Bu yazıda Orhan Pamuk’un romanları aracılığıyla geçmişin ve günümüzün İstanbul’unda kısa bir yolculuk vadediyoruz.

Bazı kitapları meydana getiren, onlara dokusunu veren şehirlerdir: Kayıp Zamanın İzinde’de Paris satır satır işlenir, Ulysses’i bitirdikten sonra kendinizi adeta Dublin’in bir sakini gibi hissedersiniz. Bazı yazarlar için de aynı şey geçerlidir, bir şehir onların esin kaynağı olur ve kalemlerinden dökülen her sözcükte şehrin büyüsü hissedilir. İşte Orhan Pamuk için İstanbul böyledir.

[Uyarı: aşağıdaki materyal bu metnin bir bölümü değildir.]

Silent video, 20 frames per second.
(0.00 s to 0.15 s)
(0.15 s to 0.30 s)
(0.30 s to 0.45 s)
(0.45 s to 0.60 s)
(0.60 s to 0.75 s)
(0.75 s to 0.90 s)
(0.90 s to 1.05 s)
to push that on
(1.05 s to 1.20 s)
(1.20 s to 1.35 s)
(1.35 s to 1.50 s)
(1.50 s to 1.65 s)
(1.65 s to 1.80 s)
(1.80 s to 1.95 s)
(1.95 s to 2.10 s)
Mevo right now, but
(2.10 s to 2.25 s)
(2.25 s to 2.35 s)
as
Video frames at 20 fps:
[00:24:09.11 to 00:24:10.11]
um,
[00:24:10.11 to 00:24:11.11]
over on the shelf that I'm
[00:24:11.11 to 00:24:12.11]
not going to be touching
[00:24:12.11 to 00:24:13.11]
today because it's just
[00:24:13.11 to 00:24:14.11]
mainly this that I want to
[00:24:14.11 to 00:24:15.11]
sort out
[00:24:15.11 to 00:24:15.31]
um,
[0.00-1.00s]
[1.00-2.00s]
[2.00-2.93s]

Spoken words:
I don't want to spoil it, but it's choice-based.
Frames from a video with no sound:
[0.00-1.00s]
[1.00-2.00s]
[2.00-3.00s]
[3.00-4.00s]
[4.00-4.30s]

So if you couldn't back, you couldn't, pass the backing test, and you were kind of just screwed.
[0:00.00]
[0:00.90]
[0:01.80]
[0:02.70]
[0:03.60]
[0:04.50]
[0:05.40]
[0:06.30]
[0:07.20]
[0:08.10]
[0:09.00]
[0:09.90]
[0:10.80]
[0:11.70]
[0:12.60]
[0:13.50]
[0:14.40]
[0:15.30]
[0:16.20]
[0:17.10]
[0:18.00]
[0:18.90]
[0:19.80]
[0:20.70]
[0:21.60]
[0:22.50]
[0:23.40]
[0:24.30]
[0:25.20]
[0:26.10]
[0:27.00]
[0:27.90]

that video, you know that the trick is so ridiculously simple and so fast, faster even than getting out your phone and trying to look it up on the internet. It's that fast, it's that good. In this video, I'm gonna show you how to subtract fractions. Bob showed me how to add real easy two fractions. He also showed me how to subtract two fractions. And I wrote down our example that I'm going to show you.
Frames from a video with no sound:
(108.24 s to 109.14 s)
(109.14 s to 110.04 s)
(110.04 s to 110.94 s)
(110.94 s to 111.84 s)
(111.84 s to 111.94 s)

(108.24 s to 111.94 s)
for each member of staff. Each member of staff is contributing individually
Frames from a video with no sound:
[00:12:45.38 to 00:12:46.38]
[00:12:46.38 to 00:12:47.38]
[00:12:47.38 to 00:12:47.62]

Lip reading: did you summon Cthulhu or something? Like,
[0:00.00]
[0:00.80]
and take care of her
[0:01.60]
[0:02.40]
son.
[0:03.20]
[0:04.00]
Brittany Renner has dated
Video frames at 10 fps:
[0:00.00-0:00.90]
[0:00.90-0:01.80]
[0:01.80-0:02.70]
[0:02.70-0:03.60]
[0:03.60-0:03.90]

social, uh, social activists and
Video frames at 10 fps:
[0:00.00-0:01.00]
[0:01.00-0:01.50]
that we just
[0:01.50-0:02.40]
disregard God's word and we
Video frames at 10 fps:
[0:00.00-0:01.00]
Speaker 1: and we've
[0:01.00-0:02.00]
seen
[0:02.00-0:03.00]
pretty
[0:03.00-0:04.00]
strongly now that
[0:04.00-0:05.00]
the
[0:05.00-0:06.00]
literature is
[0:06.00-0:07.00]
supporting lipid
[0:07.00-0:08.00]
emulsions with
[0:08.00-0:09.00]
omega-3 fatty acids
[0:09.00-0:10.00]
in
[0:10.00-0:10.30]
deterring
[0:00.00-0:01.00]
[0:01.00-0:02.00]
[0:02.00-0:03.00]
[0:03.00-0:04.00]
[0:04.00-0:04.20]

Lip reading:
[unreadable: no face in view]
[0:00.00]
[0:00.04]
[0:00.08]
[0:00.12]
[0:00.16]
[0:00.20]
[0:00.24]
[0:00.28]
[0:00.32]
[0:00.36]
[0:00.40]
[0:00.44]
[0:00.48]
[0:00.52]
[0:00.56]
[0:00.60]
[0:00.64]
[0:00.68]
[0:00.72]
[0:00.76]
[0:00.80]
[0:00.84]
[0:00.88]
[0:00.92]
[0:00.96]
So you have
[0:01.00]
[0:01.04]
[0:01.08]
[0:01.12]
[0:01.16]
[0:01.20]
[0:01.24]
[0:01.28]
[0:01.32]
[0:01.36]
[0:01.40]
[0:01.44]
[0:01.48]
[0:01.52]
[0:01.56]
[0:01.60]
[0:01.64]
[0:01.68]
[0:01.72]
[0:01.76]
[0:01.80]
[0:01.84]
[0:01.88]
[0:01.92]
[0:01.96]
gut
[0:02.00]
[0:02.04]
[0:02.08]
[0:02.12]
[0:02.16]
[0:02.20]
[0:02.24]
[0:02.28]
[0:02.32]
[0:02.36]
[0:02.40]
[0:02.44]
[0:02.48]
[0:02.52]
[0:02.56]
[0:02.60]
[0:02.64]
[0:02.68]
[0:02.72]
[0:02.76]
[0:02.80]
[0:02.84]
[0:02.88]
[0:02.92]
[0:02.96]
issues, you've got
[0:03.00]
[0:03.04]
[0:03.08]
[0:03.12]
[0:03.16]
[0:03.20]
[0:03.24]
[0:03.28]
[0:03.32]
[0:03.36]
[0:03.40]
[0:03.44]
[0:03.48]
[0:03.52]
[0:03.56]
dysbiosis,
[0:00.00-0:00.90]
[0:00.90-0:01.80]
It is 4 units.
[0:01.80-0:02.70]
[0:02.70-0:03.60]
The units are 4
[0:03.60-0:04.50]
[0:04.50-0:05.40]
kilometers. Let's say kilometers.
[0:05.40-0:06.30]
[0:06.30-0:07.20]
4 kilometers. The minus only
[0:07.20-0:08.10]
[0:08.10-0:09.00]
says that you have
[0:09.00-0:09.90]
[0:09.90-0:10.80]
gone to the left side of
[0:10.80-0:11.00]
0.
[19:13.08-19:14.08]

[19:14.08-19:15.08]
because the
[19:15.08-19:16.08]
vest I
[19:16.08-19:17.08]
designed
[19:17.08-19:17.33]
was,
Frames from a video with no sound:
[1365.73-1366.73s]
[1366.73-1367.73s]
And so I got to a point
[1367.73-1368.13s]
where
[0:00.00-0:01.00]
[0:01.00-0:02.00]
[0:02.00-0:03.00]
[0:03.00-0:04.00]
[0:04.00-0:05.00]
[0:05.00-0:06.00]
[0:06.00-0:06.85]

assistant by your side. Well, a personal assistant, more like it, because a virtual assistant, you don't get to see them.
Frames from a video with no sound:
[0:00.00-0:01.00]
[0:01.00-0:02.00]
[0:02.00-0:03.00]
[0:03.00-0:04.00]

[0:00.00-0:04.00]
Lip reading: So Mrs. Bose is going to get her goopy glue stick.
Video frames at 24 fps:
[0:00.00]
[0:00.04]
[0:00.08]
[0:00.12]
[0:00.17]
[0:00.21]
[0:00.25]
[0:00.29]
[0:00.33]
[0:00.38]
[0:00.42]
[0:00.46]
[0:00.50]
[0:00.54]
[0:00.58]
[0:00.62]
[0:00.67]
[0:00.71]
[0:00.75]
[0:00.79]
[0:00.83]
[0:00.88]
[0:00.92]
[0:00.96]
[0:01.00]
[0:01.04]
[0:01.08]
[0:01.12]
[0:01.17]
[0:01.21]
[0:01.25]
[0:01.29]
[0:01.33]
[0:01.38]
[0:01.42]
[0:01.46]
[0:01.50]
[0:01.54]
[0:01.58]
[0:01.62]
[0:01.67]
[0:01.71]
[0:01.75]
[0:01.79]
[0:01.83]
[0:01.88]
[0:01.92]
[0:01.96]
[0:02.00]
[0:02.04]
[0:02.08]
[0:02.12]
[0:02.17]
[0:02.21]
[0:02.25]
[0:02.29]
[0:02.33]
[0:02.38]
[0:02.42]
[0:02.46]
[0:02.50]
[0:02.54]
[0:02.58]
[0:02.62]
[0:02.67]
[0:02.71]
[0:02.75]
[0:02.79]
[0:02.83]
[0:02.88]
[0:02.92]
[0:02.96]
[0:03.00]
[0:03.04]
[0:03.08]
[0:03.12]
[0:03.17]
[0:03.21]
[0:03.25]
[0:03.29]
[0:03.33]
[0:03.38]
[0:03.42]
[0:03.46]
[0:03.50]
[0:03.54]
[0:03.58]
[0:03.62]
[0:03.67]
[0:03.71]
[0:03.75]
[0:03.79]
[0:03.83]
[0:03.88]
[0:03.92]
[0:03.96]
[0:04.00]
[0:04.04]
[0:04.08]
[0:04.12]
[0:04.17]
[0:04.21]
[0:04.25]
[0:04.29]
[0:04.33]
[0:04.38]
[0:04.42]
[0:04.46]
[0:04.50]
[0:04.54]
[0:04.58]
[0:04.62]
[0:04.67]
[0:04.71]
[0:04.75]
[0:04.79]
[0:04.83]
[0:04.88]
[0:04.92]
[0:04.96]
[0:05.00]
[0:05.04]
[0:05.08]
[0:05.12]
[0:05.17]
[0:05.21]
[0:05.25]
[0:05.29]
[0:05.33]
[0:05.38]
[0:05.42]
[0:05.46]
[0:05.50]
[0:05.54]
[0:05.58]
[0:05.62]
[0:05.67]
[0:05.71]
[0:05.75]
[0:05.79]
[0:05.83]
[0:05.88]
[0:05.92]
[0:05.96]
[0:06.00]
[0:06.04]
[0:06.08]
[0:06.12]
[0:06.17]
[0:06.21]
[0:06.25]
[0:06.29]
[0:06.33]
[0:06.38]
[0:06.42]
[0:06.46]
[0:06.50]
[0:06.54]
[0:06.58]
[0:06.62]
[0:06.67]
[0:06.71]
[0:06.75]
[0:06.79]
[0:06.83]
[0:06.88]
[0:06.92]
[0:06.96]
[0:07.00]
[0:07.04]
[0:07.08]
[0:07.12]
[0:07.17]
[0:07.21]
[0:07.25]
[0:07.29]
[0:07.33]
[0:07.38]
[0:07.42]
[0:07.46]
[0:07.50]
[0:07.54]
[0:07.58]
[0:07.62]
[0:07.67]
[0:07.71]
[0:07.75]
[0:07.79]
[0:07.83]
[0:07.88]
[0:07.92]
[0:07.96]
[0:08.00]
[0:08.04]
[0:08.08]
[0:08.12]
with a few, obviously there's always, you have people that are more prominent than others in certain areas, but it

Hatta onun için İstanbul’un ne anlama geldiği sorulduğunda şöyle cevap verecektir: “Ben dünyayı İstanbul’da tanıdım. Her yazar insanlığı anlatır aslında, şehrini değil. Ben insanlıkla İstanbul’da tanıştım.”

Bu yazıda,

-Benim Adım Kırmızı aracılığıyla 17. yüzyıl İstanbul’unda Osmanlı günlük yaşayışını ve resim sanatını,

-Kafamda Bir Tuhaflık üzerinden Beyoğlu sokaklarını ve kaybolmaya yüz tutmuş sokak satıcılığı geleneğini,

-Masumiyet Müzesi ile Nişantaşı semtinde bir dönemin seçkin tabakasının yaşayışını inceleyeceğiz. 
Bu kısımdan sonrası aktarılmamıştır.